The chevrons on the archway below show that it dates to Norman times, possibly around 1128 when the Augustinian Holyrood Abbey was founded.
Next up in our castle itinerary was Linlithgow. It’s not far from Edinburgh, most easily accessible by train. Crossing the village to the castle is only a short walk and it is a postcard-pretty place.
The village and the ruined castle are full of interesting details like the elaborate well in the photo above.
We enjoyed the ruins more than we would probably have enjoyed another set of furnished rooms. Plus, it seems that you’re never allowed to photograph restored interiors. There is a spacious park and a small loch by Linlithgow. The walk around the park is about 5 miles, and would be perfect on a warm day. We were dodging showers of rain and contented ourselves with a short walk along the loch and tea in the town.
There is a bit of controversy in Linlithgow. The church was first constructed in 1242, and after many changes, the crown spire (similar to that on St. Giles in Edinburgh) was dismantled for fear of its collapse. The spire was replaced in 1964 with a contemporary aluminum steeple that some say is out of character with the village and castle.
We didn’t make it to Stirling Castle. As they say, “So many castles, so little time.”
I did make the trip out to Rosslyn Chapel, partly in homage to the DaVinci Code by Dan Brown, and partly to see the chapel’s rightly famous detailed stonework.

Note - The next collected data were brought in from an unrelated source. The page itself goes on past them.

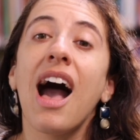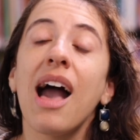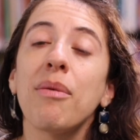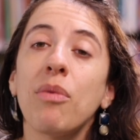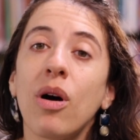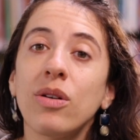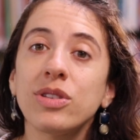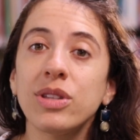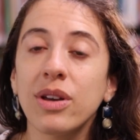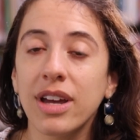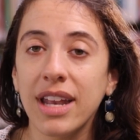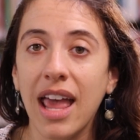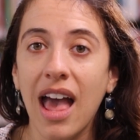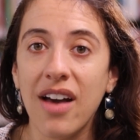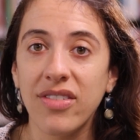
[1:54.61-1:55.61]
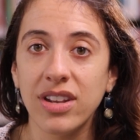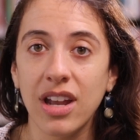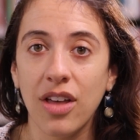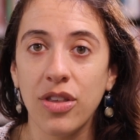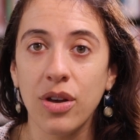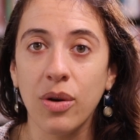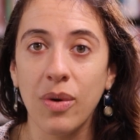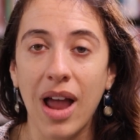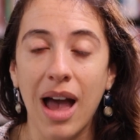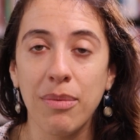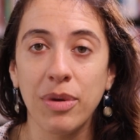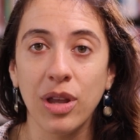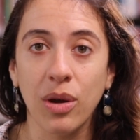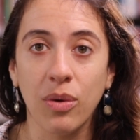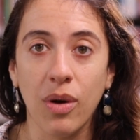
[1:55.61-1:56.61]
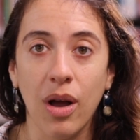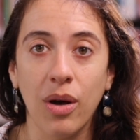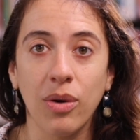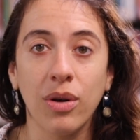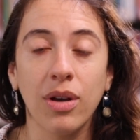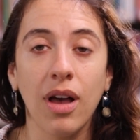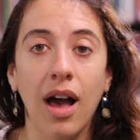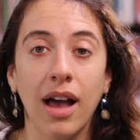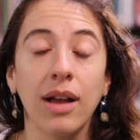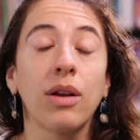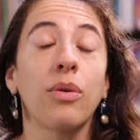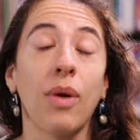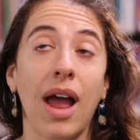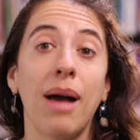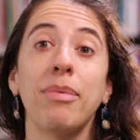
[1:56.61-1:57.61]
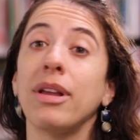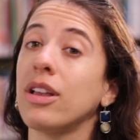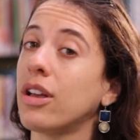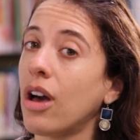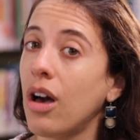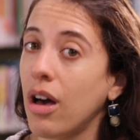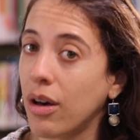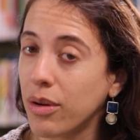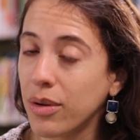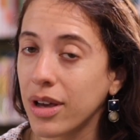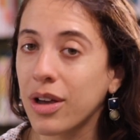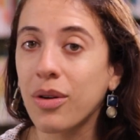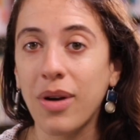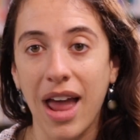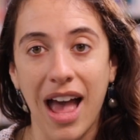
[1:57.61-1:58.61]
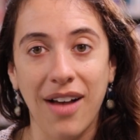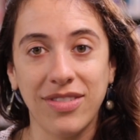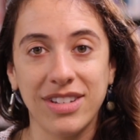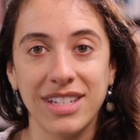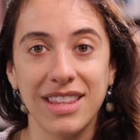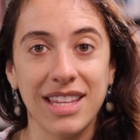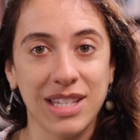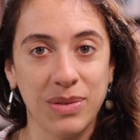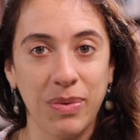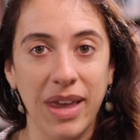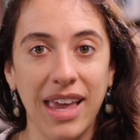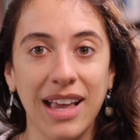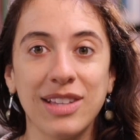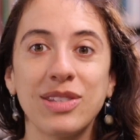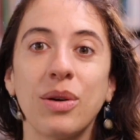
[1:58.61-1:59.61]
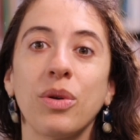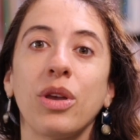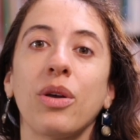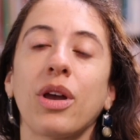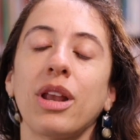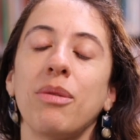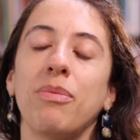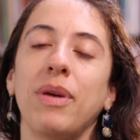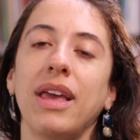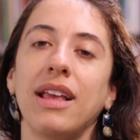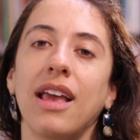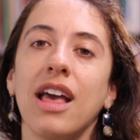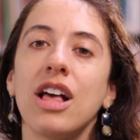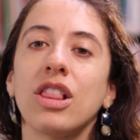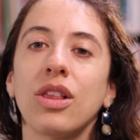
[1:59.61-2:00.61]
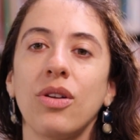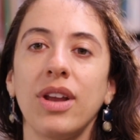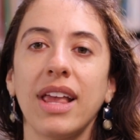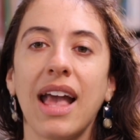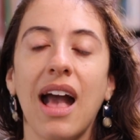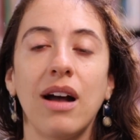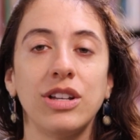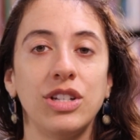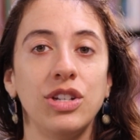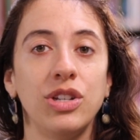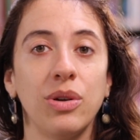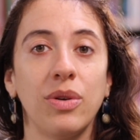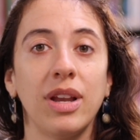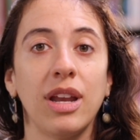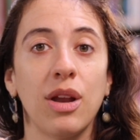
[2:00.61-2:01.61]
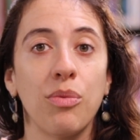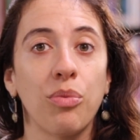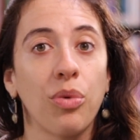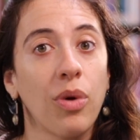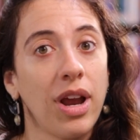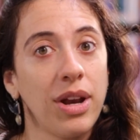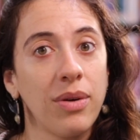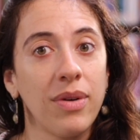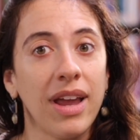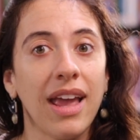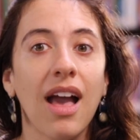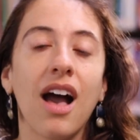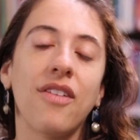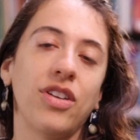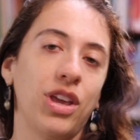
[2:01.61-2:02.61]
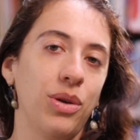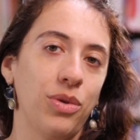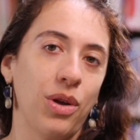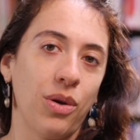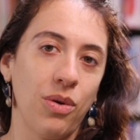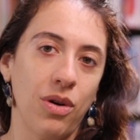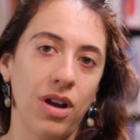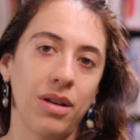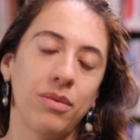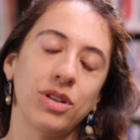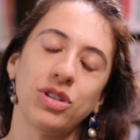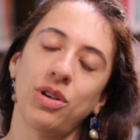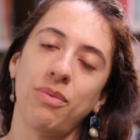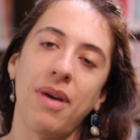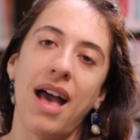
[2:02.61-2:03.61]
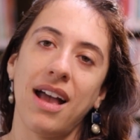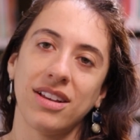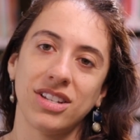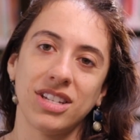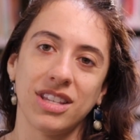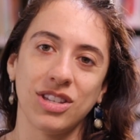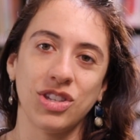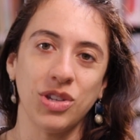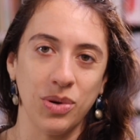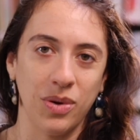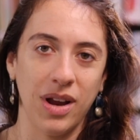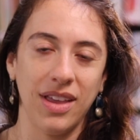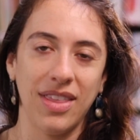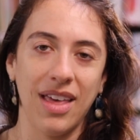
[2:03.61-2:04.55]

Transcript: I'm also going to have another grab and go craft this week. So you're going to be learning how to do an embroidery of a unicorn, which will match the story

Once again, the restored interior cannot be photographed and the postcards don’t do it justice. The carving is really, really intricate, beyond all reason or prudence, which is what makes it so much fun to look at. There are lots of “Green Man” carvings peeking out from under a leaf or chewing on a stem, alongside pillars carved with twisting designs or detailed flowers. Carved projections line the stone ribs of the chapel ceiling. It’s a fantasy, with no surviving plans. Built by William Sinclair, 1st Earl of Caithness, the meticulous stonework required 40 years of work, and the overall project ended at the death of the Earl. His intention had been to complete a much larger church. We can enjoy what he was able to accomplish.
Restoration of the chapel from a ruin took place a couple of times during the 1900s, most recently in 1995. The movie of the DaVinci Code may have saved the chapel from long term ruin by increasing the number of visitors. Now thoroughly restored, the chapel is in good condition for now. It’s difficult to predict what will happen over centuries.
The trip to Rosslyn Chapel highlighted the good and bad of a weekly/monthly bus pass. Yes, travel to Rosslyn was included on my bus pass. No, it wasn’t rapid, taking almost an hour, well, maybe a bit more than an hour each way. The village of Roslin is only 6 miles south of central Edinburgh. Buses are reliable, but not fast.